Он тотчас подошел к костру, взял пылающую головню и понес ее к костру, сложенному на краю пригорка. Зарево этого костра предназначалось для освещения волн морских до самого того места, где находился корабль. Пламя разрасталось очень быстро, и Тейтли расхаживал вдоль костра, прислушиваясь к прибою волн, с каждой минутой становившемуся все сильнее и грознее. Зловещий скрип и треск, доносившийся из леса, смешивался с неистовым воем волн, разбивавшихся о береговые скалы.
Индейцы один за другим ушли от старого костра, находившегося очень близко от леса, деревья которого при всяком порыве ветра грозили обрушиться на спящих. Вдруг из хижины вышла Хоцитл и стала испуганно озираться. Увидев наконец Тейтли, она побежала к нему и, волнуясь и дрожа, бросилась ему на руки.
– Что с тобой? Что с тобой, мой дорогой цветок? – спросил ее Тейтли, заметив, что она сильно была встревожена. – Неужели ты так боишься урагана?
– Нет! – отвечала она рыдая. – Нет, я не боюсь! Но мне приснился сон…

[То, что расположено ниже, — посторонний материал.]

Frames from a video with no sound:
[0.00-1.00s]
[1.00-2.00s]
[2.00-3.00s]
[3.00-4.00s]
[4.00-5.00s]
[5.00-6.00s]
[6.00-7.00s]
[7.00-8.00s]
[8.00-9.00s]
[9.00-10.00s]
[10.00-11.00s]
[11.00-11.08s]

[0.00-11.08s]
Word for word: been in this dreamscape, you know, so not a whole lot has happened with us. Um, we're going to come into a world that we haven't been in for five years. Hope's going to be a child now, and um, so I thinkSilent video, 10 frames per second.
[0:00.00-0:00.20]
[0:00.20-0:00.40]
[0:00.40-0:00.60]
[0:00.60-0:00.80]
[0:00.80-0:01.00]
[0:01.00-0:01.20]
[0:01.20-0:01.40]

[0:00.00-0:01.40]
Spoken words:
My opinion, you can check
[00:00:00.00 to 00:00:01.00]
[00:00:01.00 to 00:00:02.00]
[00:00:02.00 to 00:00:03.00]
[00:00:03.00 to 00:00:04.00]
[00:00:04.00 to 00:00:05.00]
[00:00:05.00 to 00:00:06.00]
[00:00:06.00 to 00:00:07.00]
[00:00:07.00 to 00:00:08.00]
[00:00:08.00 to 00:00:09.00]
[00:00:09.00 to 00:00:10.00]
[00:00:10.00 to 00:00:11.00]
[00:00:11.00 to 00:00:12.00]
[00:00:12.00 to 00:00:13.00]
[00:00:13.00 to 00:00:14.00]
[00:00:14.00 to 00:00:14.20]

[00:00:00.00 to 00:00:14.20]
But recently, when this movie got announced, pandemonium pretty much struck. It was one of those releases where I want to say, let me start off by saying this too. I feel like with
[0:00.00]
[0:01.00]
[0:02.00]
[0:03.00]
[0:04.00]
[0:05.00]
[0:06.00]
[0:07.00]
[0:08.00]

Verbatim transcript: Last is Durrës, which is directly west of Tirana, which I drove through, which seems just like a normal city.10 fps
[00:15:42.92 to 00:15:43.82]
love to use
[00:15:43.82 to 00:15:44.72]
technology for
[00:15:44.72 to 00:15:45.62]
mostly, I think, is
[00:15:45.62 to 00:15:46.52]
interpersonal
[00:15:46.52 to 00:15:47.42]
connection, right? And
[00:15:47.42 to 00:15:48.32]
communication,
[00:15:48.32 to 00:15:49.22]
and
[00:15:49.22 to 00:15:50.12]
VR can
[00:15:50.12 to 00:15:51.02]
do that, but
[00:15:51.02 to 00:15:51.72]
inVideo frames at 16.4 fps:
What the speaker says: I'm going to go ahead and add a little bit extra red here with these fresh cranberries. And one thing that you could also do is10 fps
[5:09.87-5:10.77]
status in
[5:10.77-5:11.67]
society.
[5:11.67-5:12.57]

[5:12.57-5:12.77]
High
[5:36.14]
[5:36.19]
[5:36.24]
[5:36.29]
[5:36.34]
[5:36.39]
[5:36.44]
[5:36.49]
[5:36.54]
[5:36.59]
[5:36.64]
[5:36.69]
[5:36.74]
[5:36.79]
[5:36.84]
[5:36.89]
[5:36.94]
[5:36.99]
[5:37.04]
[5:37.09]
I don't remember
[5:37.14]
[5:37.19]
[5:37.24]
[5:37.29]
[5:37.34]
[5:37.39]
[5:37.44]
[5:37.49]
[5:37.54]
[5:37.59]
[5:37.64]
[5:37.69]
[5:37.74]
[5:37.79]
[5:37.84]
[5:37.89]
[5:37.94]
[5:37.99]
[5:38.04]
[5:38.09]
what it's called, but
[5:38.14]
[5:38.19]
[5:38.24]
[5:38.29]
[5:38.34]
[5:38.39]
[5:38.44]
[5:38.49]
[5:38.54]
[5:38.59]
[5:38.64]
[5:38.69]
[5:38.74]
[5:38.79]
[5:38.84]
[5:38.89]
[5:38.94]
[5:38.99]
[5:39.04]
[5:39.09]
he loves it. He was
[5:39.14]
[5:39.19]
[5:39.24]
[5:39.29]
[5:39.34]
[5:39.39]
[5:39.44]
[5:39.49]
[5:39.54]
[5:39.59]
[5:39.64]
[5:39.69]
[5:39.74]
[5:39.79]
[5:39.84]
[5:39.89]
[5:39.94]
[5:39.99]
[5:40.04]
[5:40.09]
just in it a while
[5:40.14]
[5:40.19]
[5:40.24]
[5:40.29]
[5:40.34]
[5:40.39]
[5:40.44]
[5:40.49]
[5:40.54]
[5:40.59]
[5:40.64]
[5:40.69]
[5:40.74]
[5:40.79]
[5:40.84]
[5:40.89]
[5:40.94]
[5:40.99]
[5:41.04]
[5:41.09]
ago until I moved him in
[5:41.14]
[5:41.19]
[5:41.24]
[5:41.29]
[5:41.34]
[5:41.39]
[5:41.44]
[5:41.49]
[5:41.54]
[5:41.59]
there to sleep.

Вдруг она внезапно замолкла и, приложив палец к губам, сказала:
– Ты слышишь?
Со стороны моря, казалось, доносился неясный гул человеческих голосов, как бы звавших на помощь; но этот шум был заглушен свистом ветра в лесу и воем волн.
– Ты слышал, Тейтли?
– Да, слышал; это ламантины воют там, на берегу. Разве тебе на приходилось часто слышать их стоны?
– Нет, те стоны, которые мне послышались, вовсе не стоны ламантинов, – возразила молодая женщина. – Это скорее крики путешественников на судне, застрявшем на Скорпионах.
– Да что тебе они?
– Во сне, который мне только что приснился, – отвечала индианка, – ты, страшно бледный, лежал на земле с кровавой раной на груди, а люди, лиц которых я не распознала, стояли над тобой и плакали. Тейтли, надо спасти этих несчастных.
– Это невозможно!
– Для тебя, Тейтли, нет ничего невозможного; ты знаешь слова, изгоняющие всякие печали и болезни. Ты умеешь, когда захочешь, заставить отступить самую смерть. Спаси этих людей.